We compared four different approaches to record linkage, demonstrating its potential in enriching the Netherlands Twin Register (NTR) with healthcare data from a large health insurance provider (AHD), which covers approximately 26% of the population. Challenges included the fact that young twins share most of their linkage variables and overlapping identification numbers were absent.
We extensively validated the linkage results and complemented them with an indicator of representativeness.

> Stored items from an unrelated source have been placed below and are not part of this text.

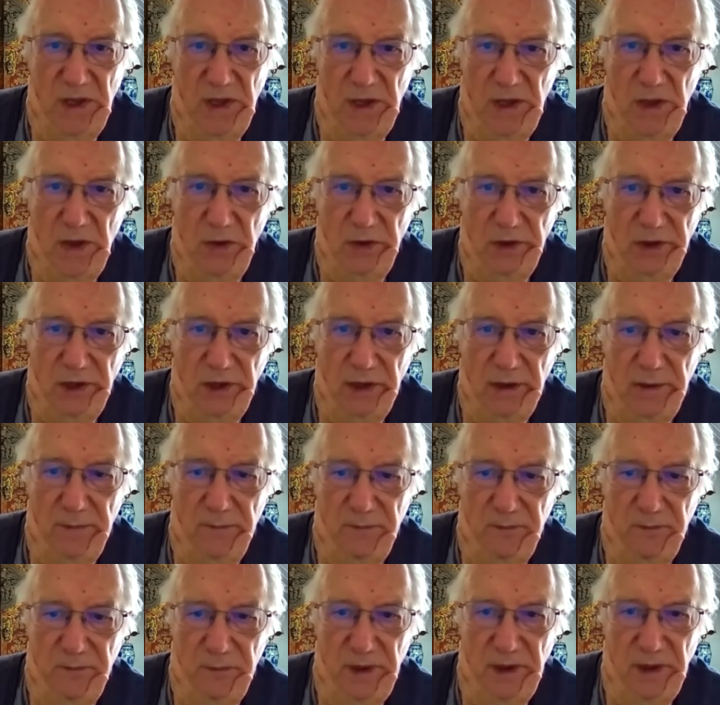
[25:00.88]
Okay,
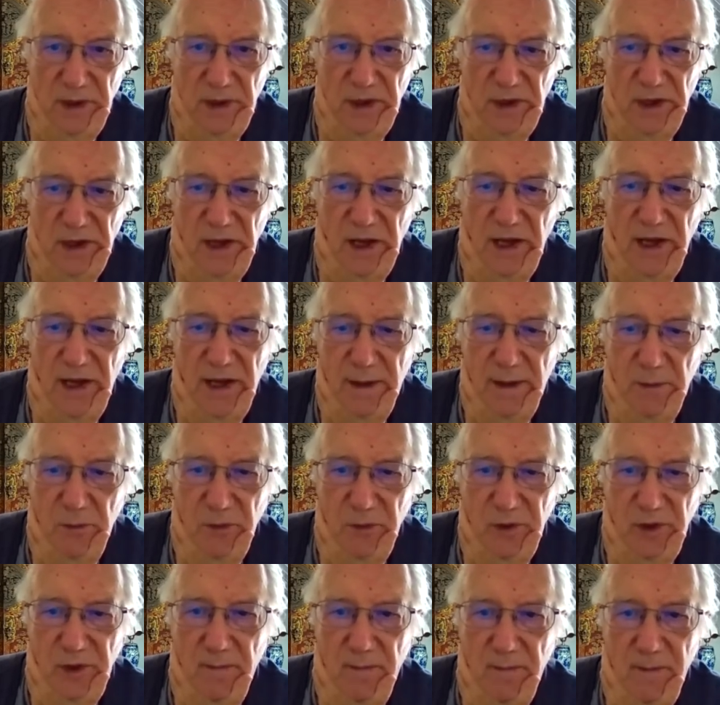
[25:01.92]
I am
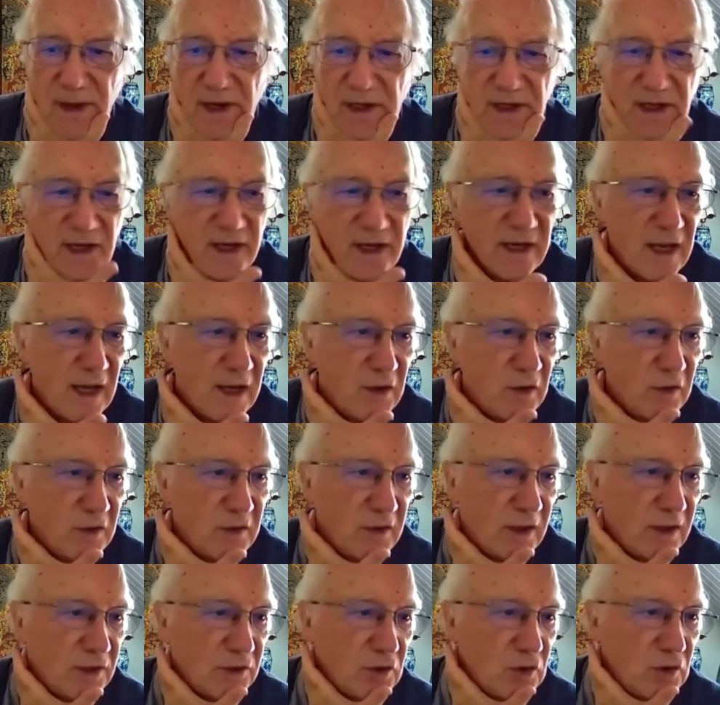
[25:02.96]
with my decagonal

Subjects born since 1986 were selected in the NTR (N=30,383) and AHD (N=1,532,675). Linkage variables were cleaned and harmonised and linkage keys were chosen that were strong enough to uniquely identify most subjects in either dataset. The four linkages were deterministic, probabilistic, probabilistic with Jaro-Winkler distance, and probabilistic using encrypted identifiers.

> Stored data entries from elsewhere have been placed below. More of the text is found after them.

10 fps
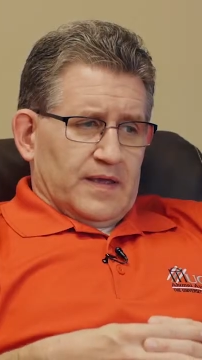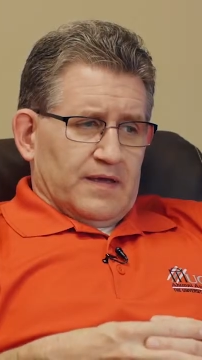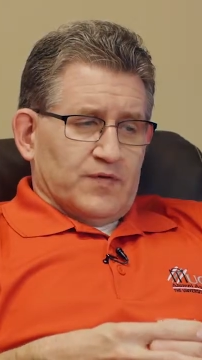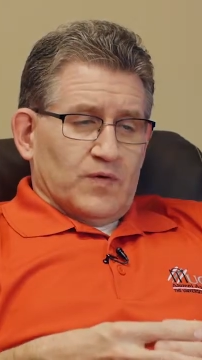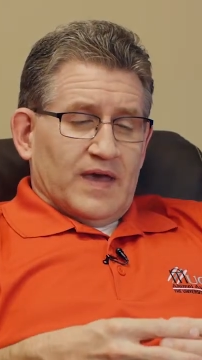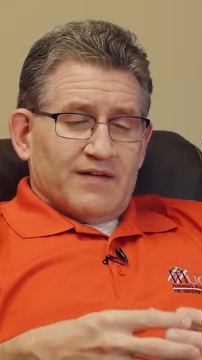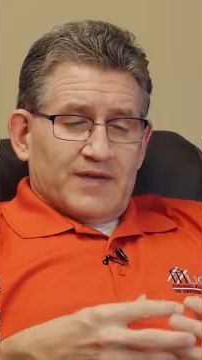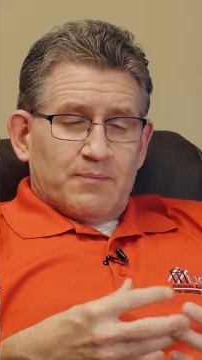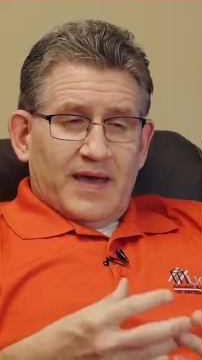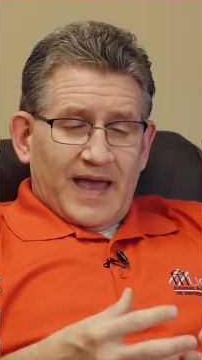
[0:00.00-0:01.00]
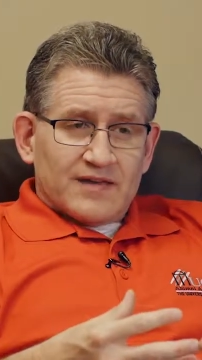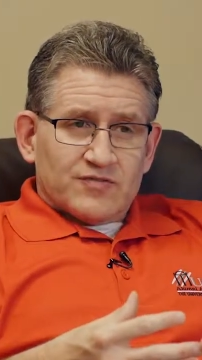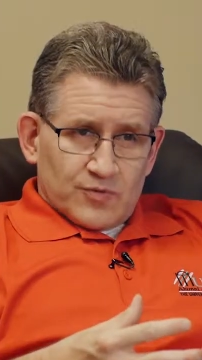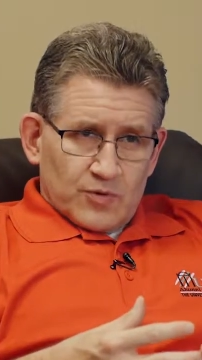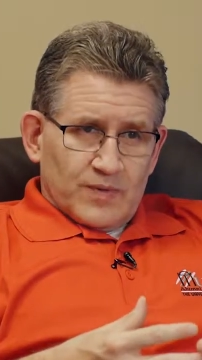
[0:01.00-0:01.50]
If you have a
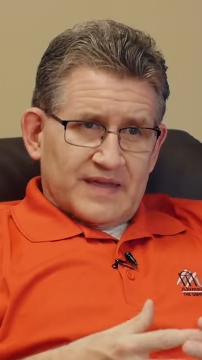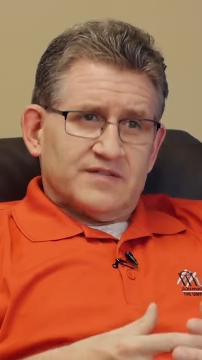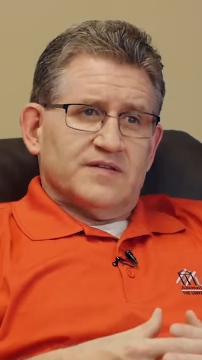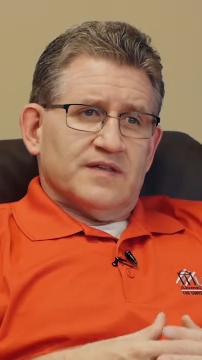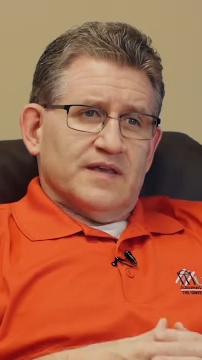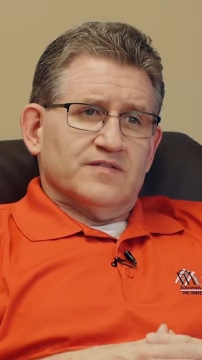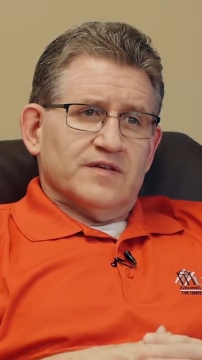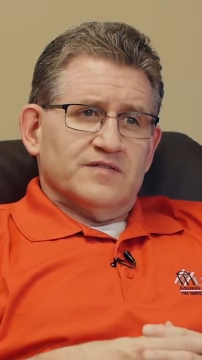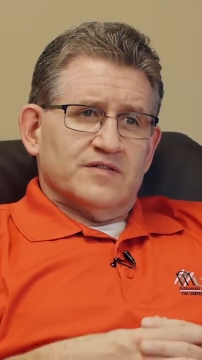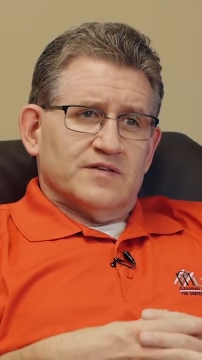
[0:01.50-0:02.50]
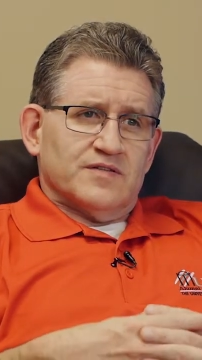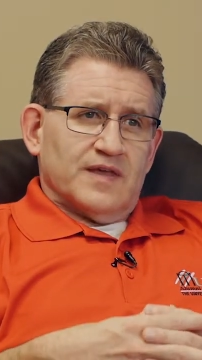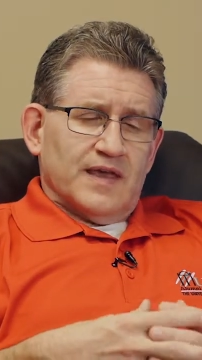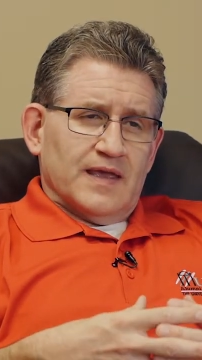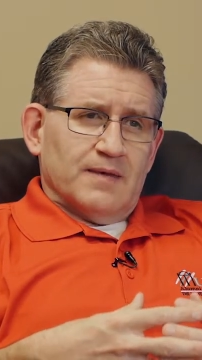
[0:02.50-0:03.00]
pass-through entity such as
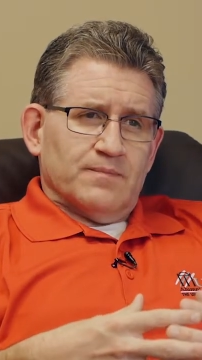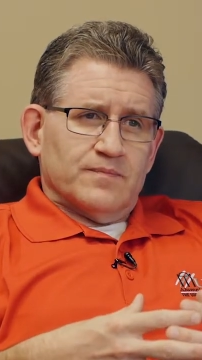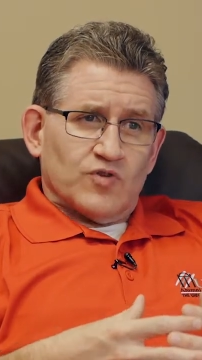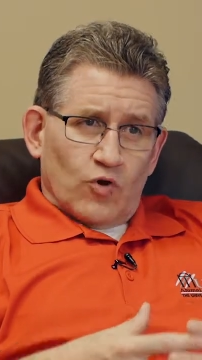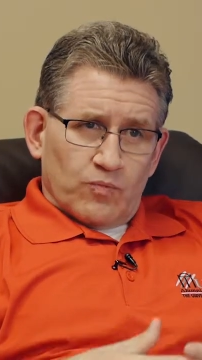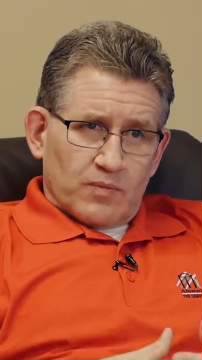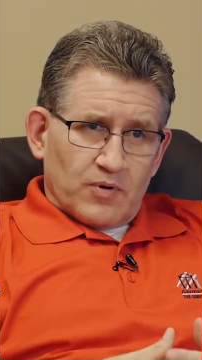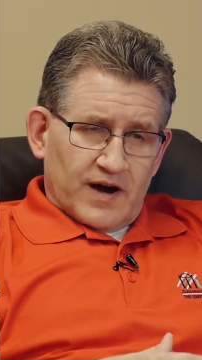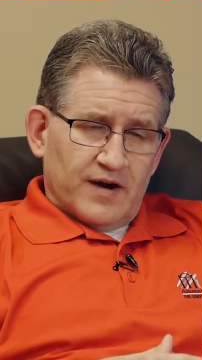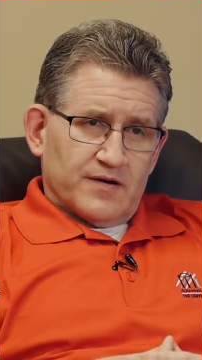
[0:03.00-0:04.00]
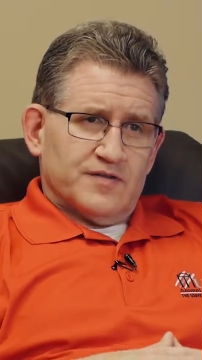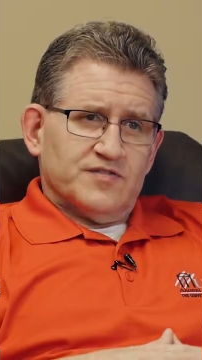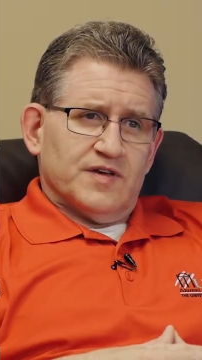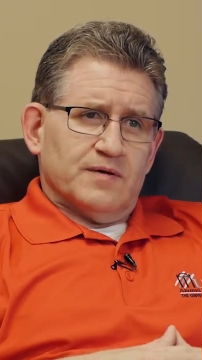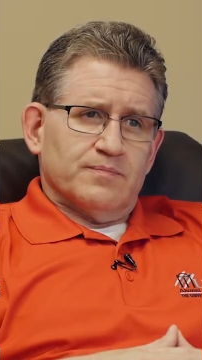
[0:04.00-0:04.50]
a sole
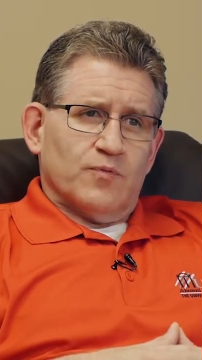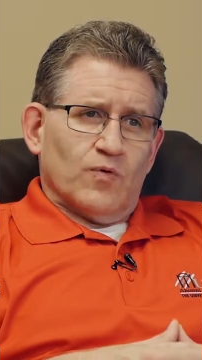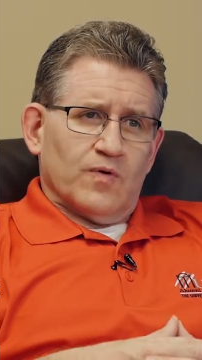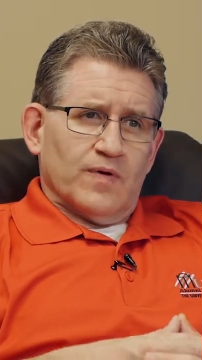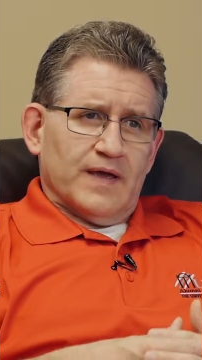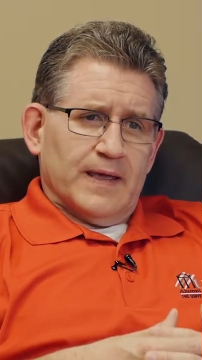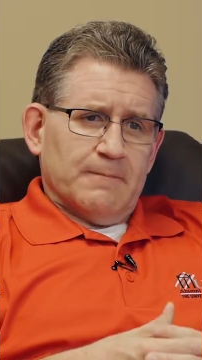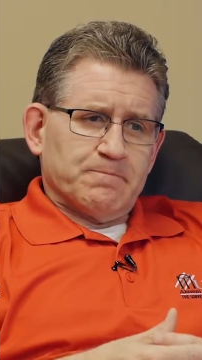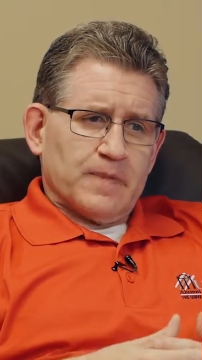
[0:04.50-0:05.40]
proprietorship or a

Validation took place by reviewing linkage variables and information like family relations; linked record pairs were categorised into correct, possible or false links. Furthermore, the consistency of linked data was reviewed focusing on Attention Deficit Hyperactivity Disorder (ADHD), a prevalent condition among children. Finally, we quantified the impact of the linkage on representativeness of the target population.
Probabilistic linkage with distance calculation linked 7944 NTR subjects to the AHD with 82% correct, 17% possible, and 1% false links. It encompassed nearly all links identified by any of the other methods, which were more conservative.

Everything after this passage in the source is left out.